[Dataset extract Boundary: Start]

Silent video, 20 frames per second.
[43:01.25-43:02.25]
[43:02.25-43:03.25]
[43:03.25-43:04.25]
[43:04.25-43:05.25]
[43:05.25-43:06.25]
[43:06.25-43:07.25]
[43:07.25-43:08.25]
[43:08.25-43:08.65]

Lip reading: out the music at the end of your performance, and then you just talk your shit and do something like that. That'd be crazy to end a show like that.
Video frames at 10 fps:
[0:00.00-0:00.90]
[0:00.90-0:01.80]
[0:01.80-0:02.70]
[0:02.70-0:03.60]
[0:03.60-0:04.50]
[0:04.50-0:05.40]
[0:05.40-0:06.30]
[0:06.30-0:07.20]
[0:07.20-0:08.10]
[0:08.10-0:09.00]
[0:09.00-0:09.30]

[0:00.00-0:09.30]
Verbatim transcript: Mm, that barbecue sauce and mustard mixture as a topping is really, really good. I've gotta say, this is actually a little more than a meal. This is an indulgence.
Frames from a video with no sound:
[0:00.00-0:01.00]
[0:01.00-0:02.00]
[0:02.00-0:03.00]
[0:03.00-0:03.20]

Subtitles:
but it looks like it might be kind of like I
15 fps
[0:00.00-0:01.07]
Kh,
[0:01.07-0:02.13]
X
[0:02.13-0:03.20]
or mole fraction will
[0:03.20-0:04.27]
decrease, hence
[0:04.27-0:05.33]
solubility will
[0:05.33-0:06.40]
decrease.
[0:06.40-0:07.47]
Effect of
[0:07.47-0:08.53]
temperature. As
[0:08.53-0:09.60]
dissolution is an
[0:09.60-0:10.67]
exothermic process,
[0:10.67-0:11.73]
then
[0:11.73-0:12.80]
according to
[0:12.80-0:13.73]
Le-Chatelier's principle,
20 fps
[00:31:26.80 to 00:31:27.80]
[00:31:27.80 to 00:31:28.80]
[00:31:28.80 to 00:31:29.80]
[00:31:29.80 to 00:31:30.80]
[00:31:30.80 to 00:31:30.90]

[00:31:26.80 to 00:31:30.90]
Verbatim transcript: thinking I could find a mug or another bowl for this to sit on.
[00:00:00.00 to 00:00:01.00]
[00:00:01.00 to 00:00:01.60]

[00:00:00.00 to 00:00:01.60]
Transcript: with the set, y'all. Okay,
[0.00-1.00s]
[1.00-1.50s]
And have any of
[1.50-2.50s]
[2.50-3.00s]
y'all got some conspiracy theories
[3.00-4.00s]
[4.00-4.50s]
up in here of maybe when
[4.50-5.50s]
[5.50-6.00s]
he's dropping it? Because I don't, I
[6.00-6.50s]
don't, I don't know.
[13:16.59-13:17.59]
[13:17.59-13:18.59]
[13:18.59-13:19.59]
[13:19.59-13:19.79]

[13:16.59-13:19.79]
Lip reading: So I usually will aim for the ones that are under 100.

[Dataset extract Boundary: End]

• Task prompt: Starting with the first line of the listing above and ending with the line that holds "[00:31:28.80 to 00:31:29.80]", return those lines exactly as written, both included.

• Output of the task:
Silent video, 20 frames per second.
[43:01.25-43:02.25]
[43:02.25-43:03.25]
[43:03.25-43:04.25]
[43:04.25-43:05.25]
[43:05.25-43:06.25]
[43:06.25-43:07.25]
[43:07.25-43:08.25]
[43:08.25-43:08.65]

Lip reading: out the music at the end of your performance, and then you just talk your shit and do something like that. That'd be crazy to end a show like that.
Video frames at 10 fps:
[0:00.00-0:00.90]
[0:00.90-0:01.80]
[0:01.80-0:02.70]
[0:02.70-0:03.60]
[0:03.60-0:04.50]
[0:04.50-0:05.40]
[0:05.40-0:06.30]
[0:06.30-0:07.20]
[0:07.20-0:08.10]
[0:08.10-0:09.00]
[0:09.00-0:09.30]

[0:00.00-0:09.30]
Verbatim transcript: Mm, that barbecue sauce and mustard mixture as a topping is really, really good. I've gotta say, this is actually a little more than a meal. This is an indulgence.
Frames from a video with no sound:
[0:00.00-0:01.00]
[0:01.00-0:02.00]
[0:02.00-0:03.00]
[0:03.00-0:03.20]

Subtitles:
but it looks like it might be kind of like I
15 fps
[0:00.00-0:01.07]
Kh,
[0:01.07-0:02.13]
X
[0:02.13-0:03.20]
or mole fraction will
[0:03.20-0:04.27]
decrease, hence
[0:04.27-0:05.33]
solubility will
[0:05.33-0:06.40]
decrease.
[0:06.40-0:07.47]
Effect of
[0:07.47-0:08.53]
temperature. As
[0:08.53-0:09.60]
dissolution is an
[0:09.60-0:10.67]
exothermic process,
[0:10.67-0:11.73]
then
[0:11.73-0:12.80]
according to
[0:12.80-0:13.73]
Le-Chatelier's principle,
20 fps
[00:31:26.80 to 00:31:27.80]
[00:31:27.80 to 00:31:28.80]
[00:31:28.80 to 00:31:29.80]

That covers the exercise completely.